Adrian moved in behind him. “So those are grimoires? Big surprise. They’re just more books.”

Ollie rolled his eyes and shot Adrian a glance. Adrian shrugged with that half smile that made Ollie’ s heart flutter. “Nine of them.” He ran a hand through his hair. “This is going to take a minute to read through.”

But Ollie returned the grimoire to its shelf, and he turned to see what else he could find. Preston said he wrote it all down. But what did he write down? And where?

Adrian stood near the ornate box he’d noticed earlier, his fingers tracing the intricate carvings on its surface, a pensive expression on his face.

“What’s that?” Ollie asked, going over to him.

Adrian hesitated, his hand pausing mid-motion. He glanced at Ollie, then back at the box, seeming to weigh something in his mind.

“Preston gave it to me,” Adrian finally said, his voice low. “Before we, you know, stormed the castle.”

Ollie raised an eyebrow. “Oh? What is it?”

Adrian shrugged, but the gesture seemed forced. “He said it might come in handy.”

“Okay…”

There was something in Adrian’s posture, a hint of reluctance that made Ollie suspect there was more to the story. He studied Adrian’s face, noting the slight tension in his jaw, the way his eyes didn’t quite meet Ollie’s.

For a moment, Ollie considered pressing for more information. The box clearly held some significance, and given everything they’d been through, he felt he should know about it, especially if it could help them. That’s what they were there at the laboratory for in the first place. But he also recognized the guarded look in Adrian’ s eyes, the same one he’d seen when Adrian first told him about his past.

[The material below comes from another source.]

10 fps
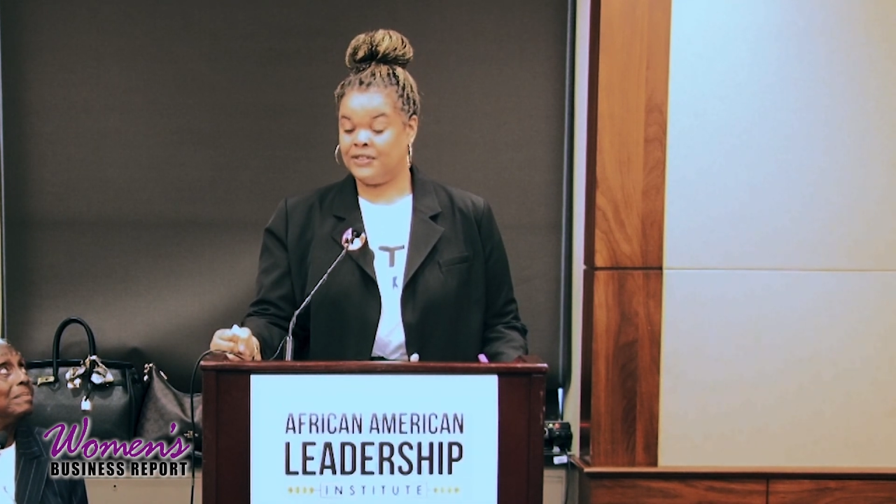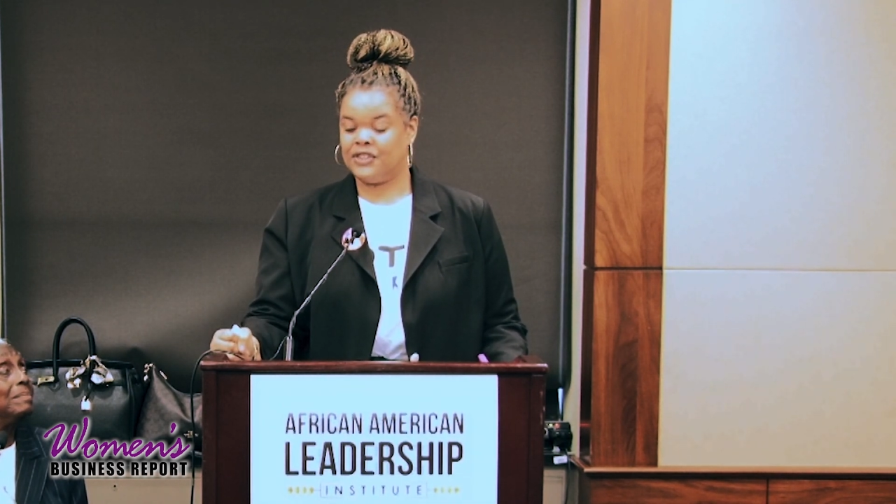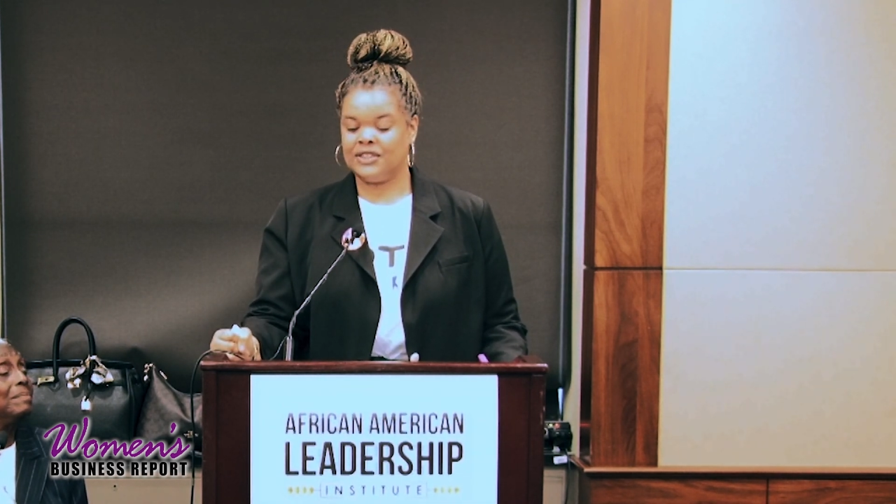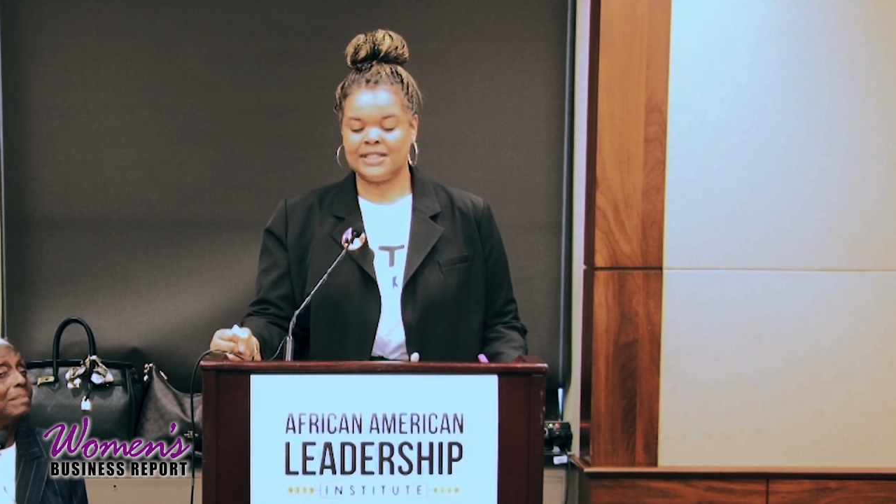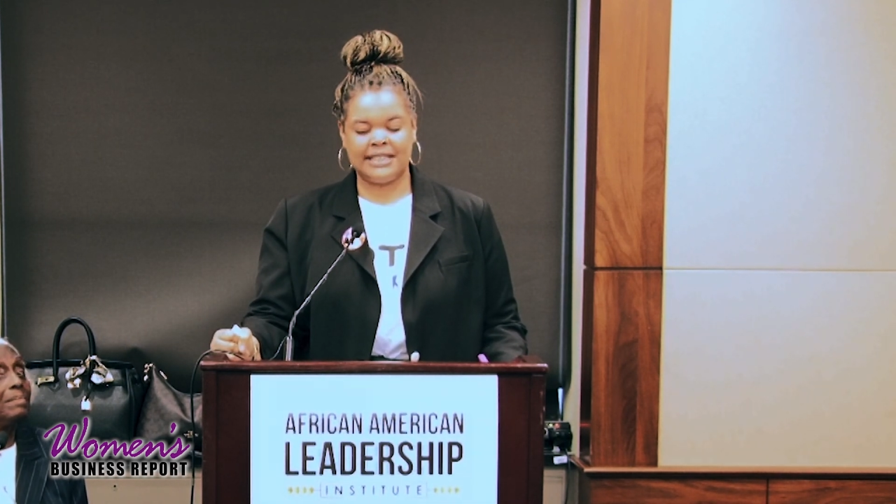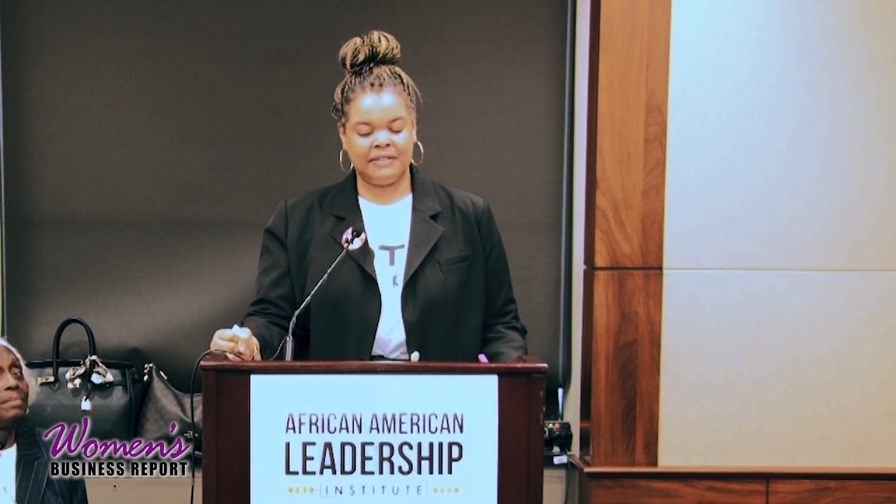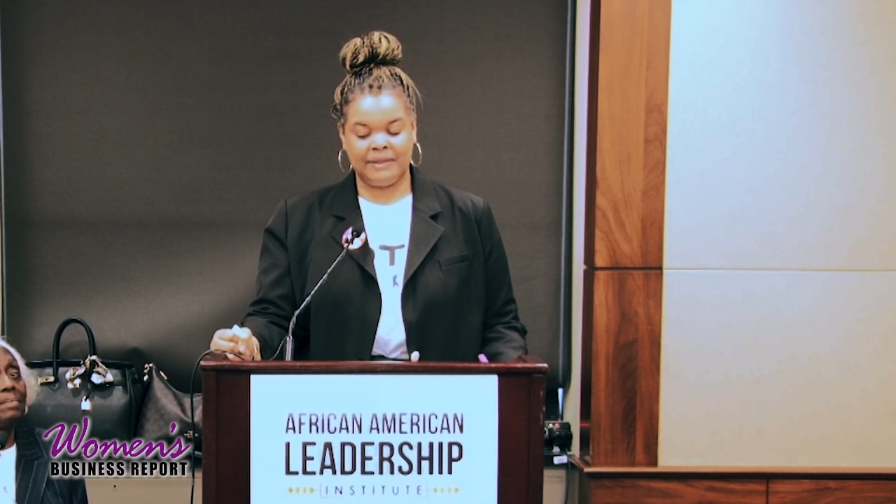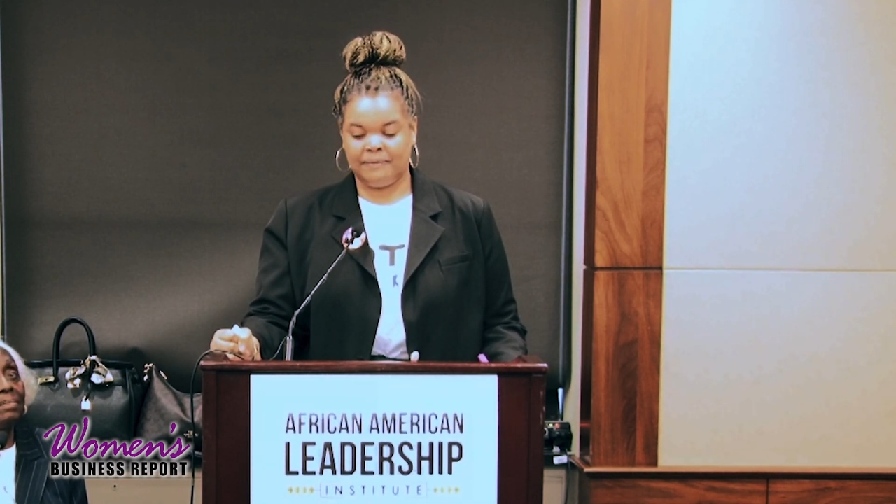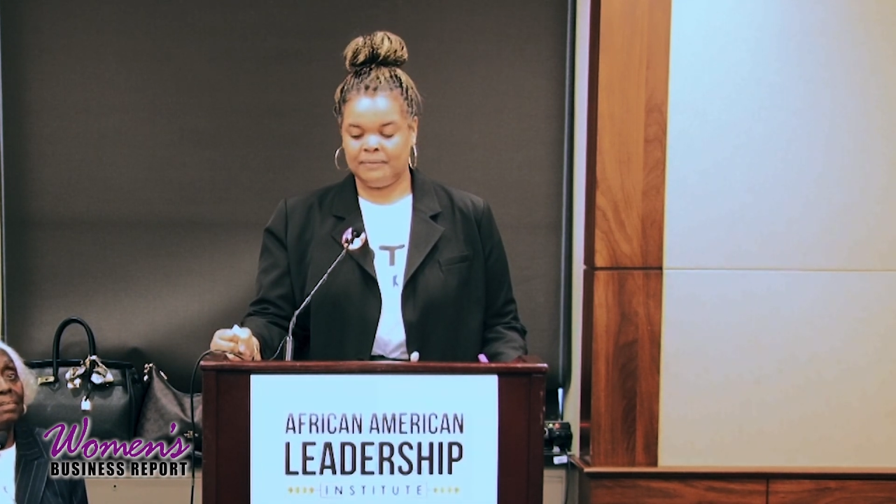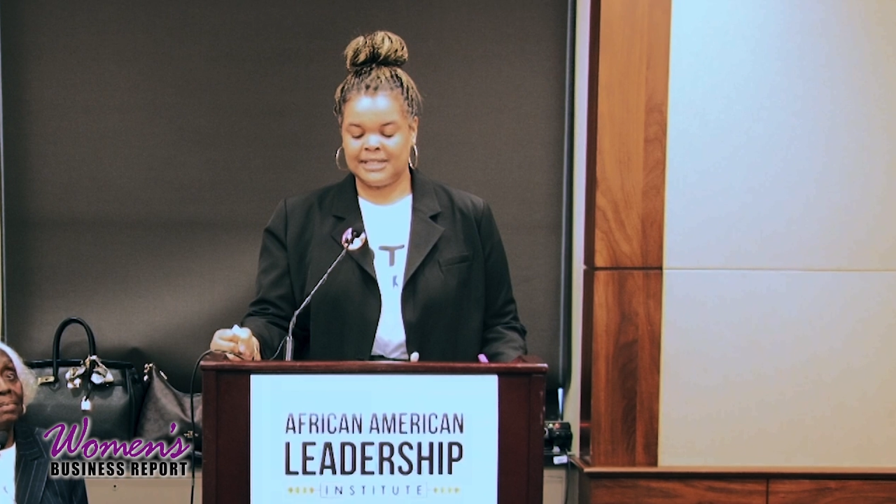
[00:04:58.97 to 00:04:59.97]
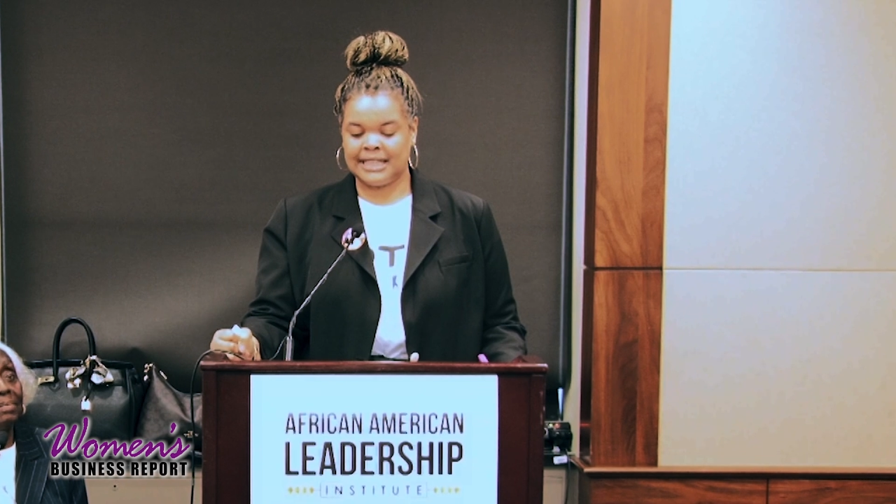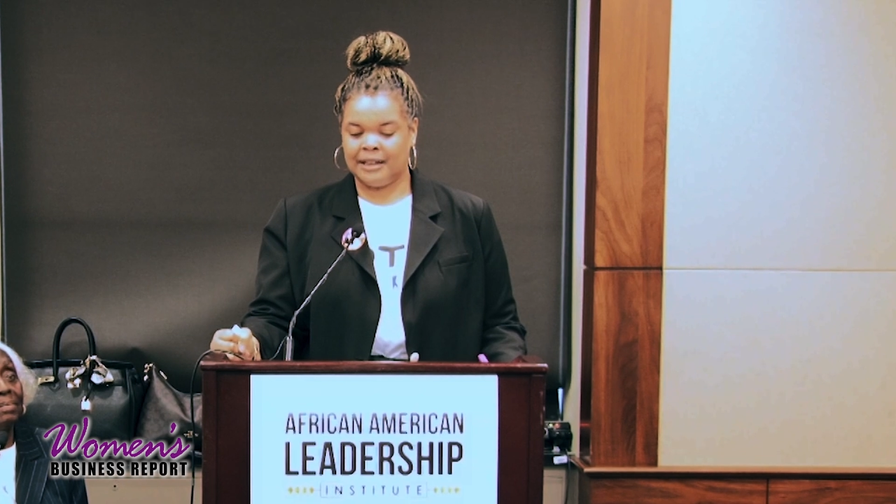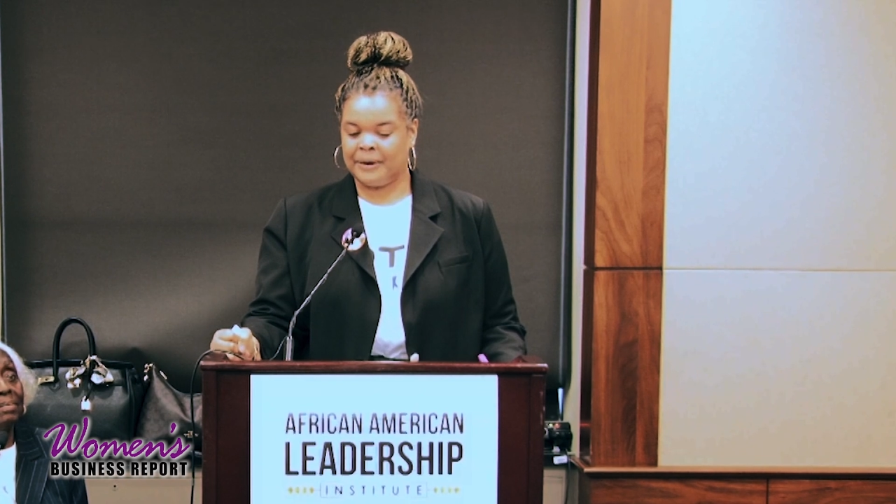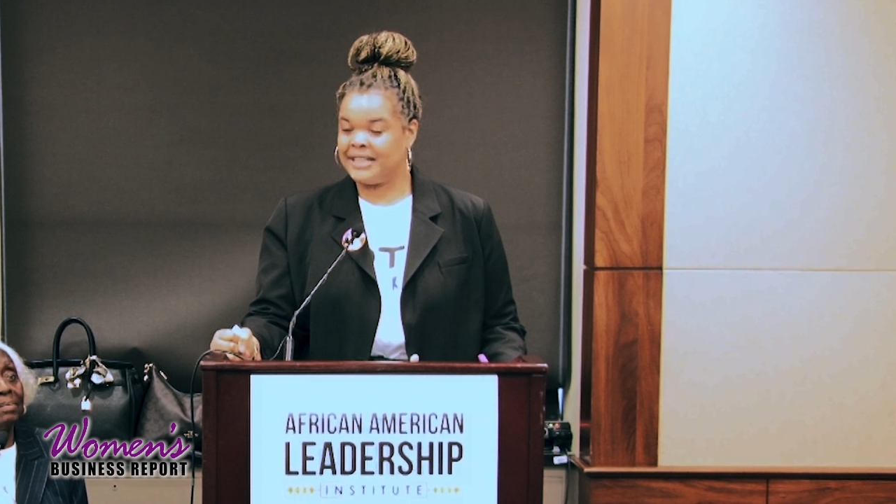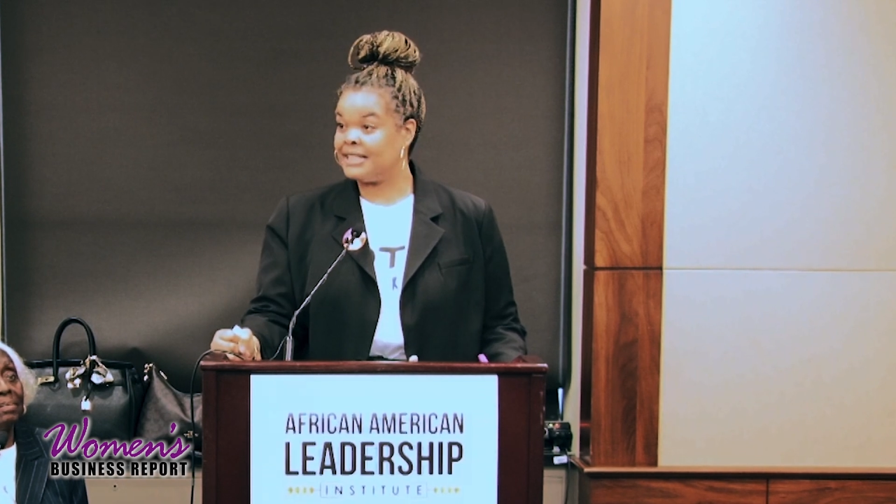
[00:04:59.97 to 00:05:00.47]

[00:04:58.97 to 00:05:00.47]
She just celebrated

Ollie decided not to push. They’d been through enough already, and if Adrian wasn’t ready to share, he wouldn’t force the issue. Instead, he nodded and turned back to the grimoire, giving Adrian space to process whatever was going on in his head.

“Okay,” Ollie said, taking in the rest of the cluttered space. “Preston said it’s up to me to stop whatever is coming.”

Adrian moved in behind him. He put a hand over Ollie’s shoulders. “Well then, I guess we better get started.”